Prepublished online as a Blood First Edition Paper on October 30, 2007; DOI 10.1182/blood-2007-09-114231.
Previous Article | Next Article 
Submitted September 21, 2007
Accepted October 16, 2007
Cytogenetic features of acute lymphoblastic and myeloid leukemias in pediatric patients with Down syndrome - an iBFM-SG study
Erik Forestier*, Shai Izraeli, Berna Beverloo, Oskar Haas, Andrea Pession, Kyra Michalova, Batia Stark, Christine J. Harrison, Andrea Teigler-Schlegel, and Bertil Johansson
Pediatrics Unit, Department of Clinical Sciences, University of Umea, Umea, Sweden
Dept. of Pediatric Hemato-Oncology, Cancer Research Center, Safra's Children's Hospital, Sheba Medical Center, Sackler Faculty of Medicine, Tel-Aviv University, Tel-Aviv, Israel
Department of Clinical Genetics, Erasmus MC, Rotterdam, Netherlands
Pediatric Hematology and Oncology, Children's Cancer Research Institute, St. Anna Children's Hospital, Vienna, Austria
Department of Pediatrics, University of Bologna, S. Orsola Hospital, Bologna, Italy
Oncocytogenetics Institute of Clinical Biochemistry, and Laboratory Diagnostics, General Facullty Hospital and 1st Medical Faculty, Charles University, Prague, Czech Republic
Department of Pediatric Hematology/Oncology, Schneider Children's Medical Center of Israel, Petah Tikva, Israel
Leukaemia Research Cytogenetics Group, Cancer Sciences Division, University of Southampton, Southampton, United Kingdom
Department of Human Genetics, Oncogenetic Laboratory, Giessen, Germany
Department of Clinical Genetics, Lund University Hospital, Lund, Sweden
* Corresponding author; email: erik.forestier{at}pediatri.umu.se.

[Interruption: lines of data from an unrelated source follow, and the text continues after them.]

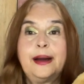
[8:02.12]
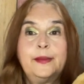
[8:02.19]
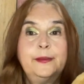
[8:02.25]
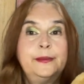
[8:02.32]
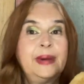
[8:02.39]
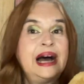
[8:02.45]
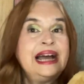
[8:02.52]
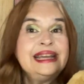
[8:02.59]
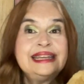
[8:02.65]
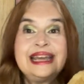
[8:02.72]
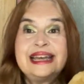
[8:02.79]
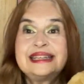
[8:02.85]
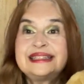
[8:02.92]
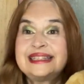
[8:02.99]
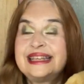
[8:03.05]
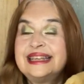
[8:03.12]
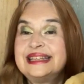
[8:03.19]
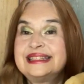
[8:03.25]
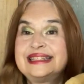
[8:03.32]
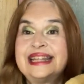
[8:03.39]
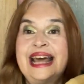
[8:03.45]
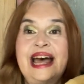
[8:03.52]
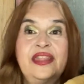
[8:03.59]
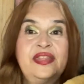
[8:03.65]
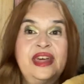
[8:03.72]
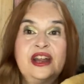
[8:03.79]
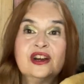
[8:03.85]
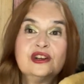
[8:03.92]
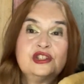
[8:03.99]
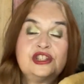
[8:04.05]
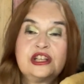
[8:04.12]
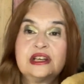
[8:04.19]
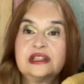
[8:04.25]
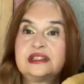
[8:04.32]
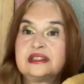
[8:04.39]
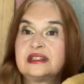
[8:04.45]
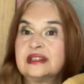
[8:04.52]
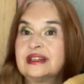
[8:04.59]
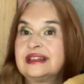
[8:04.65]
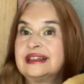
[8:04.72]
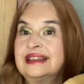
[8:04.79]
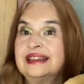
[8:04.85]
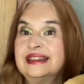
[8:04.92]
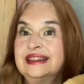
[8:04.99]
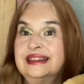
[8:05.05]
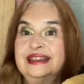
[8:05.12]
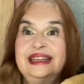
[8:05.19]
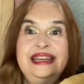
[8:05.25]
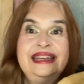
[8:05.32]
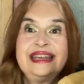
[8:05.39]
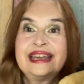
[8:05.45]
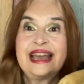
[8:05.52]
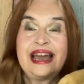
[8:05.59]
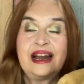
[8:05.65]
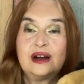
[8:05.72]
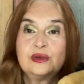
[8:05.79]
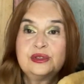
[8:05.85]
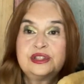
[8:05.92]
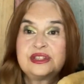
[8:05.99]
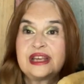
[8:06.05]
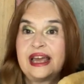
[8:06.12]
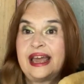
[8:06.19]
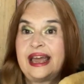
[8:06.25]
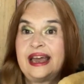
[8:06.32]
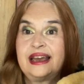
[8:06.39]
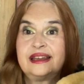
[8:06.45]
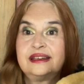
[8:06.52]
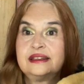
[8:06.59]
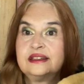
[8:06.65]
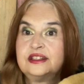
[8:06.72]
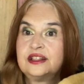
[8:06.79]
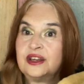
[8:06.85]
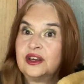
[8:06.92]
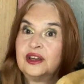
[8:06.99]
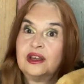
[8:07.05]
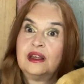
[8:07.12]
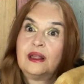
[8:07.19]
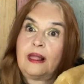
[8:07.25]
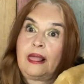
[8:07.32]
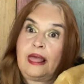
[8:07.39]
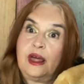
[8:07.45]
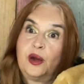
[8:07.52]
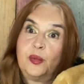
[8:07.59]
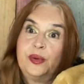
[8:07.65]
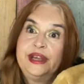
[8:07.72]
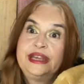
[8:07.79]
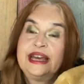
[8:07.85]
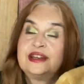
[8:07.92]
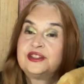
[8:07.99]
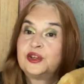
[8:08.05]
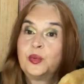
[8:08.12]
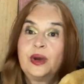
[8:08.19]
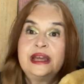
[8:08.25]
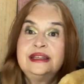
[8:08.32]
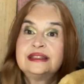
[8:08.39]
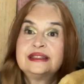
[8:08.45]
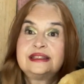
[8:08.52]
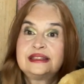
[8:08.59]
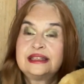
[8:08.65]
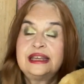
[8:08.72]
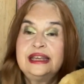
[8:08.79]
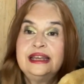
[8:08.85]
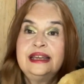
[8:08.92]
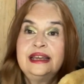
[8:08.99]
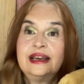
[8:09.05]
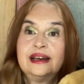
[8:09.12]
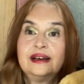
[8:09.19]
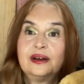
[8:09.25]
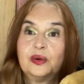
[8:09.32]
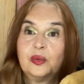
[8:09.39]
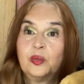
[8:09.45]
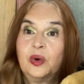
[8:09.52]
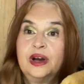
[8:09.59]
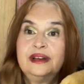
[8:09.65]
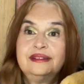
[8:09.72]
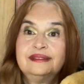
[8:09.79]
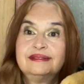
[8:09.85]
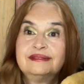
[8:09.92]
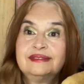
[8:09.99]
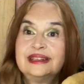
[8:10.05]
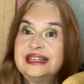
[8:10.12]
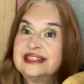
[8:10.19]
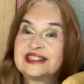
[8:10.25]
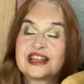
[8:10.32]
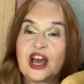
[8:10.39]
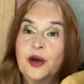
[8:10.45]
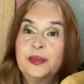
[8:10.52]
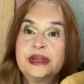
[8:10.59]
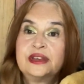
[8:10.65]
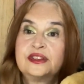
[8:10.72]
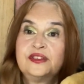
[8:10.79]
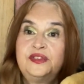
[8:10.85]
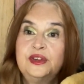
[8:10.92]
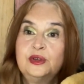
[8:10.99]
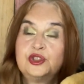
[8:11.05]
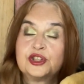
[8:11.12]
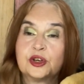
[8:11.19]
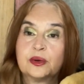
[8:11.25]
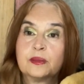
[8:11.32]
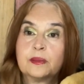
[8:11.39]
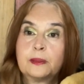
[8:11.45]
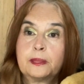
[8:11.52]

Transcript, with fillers: my guess is that they're just cleaning house, and we get to wait and see what is coming in the future.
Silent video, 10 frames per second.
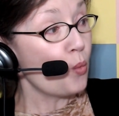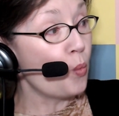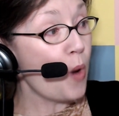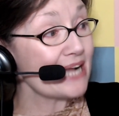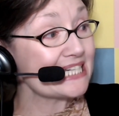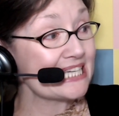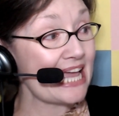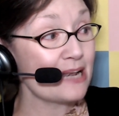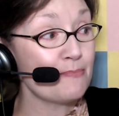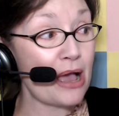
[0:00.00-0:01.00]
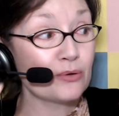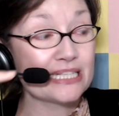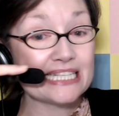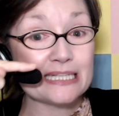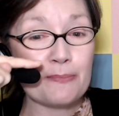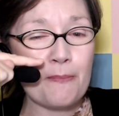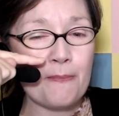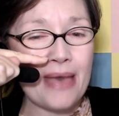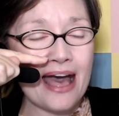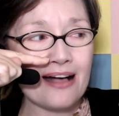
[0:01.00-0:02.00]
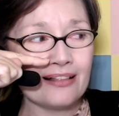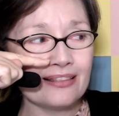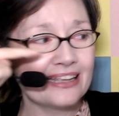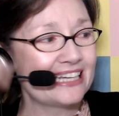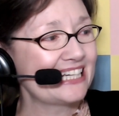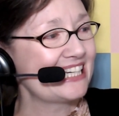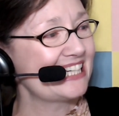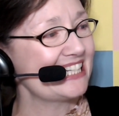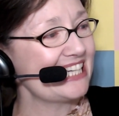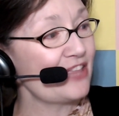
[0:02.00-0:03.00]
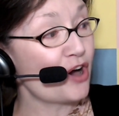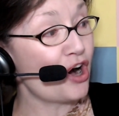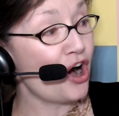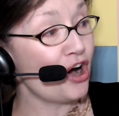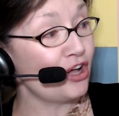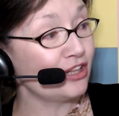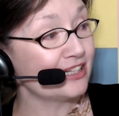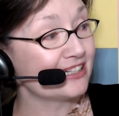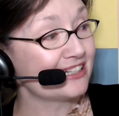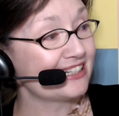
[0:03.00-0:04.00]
What can mouse smell in the hall?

Children with Down syndrome (DS) have a markedly increased risk of acute lymphoblastic and myeloid leukemias (ALL+AML). To identify chromosomal changes cooperating with +21 that may provide information on the pathogenesis of these leukemias, we analyzed 215 DS-ALL and 189 DS-AML. Unlike previous smaller series, a significant proportion of DS-ALL had the typical B-cell precursor ALL abnormalities high hyperdiploidy (HeH; 11%) and t(12;21)(p13;q22) (10%). The HeH DS-ALL were characterized by gains of the same chromosomes as non-DS-HeH, suggesting the same etiology/pathogenesis. In addition, specific genetic subtypes of DS-ALL were suggested by the significant overrepresentation of cases with +X, t(8;14)(q11;q32), and del(9p). Unlike DS-ALL, the common translocations associated with non-DS-AML were rare in DS-AML, which instead were characterized by the frequent presence of dup(1q), del(6q), del(7p), dup(7q), +8, +11, del(16q), and +21. This series of DS leukemias - the largest to date - reveals that DS-ALL is a heterogeneous disorder that comprises both t(12;21) and HeH as well as DS-related abnormalities. Furthermore, this analysis confirms that DS-AML is a distinct entity, originating through other genetic pathways than do non-DS-AML, and suggests that unbalanced changes such as dup(1q), +8, and +21 are involved in the leukemogenic process.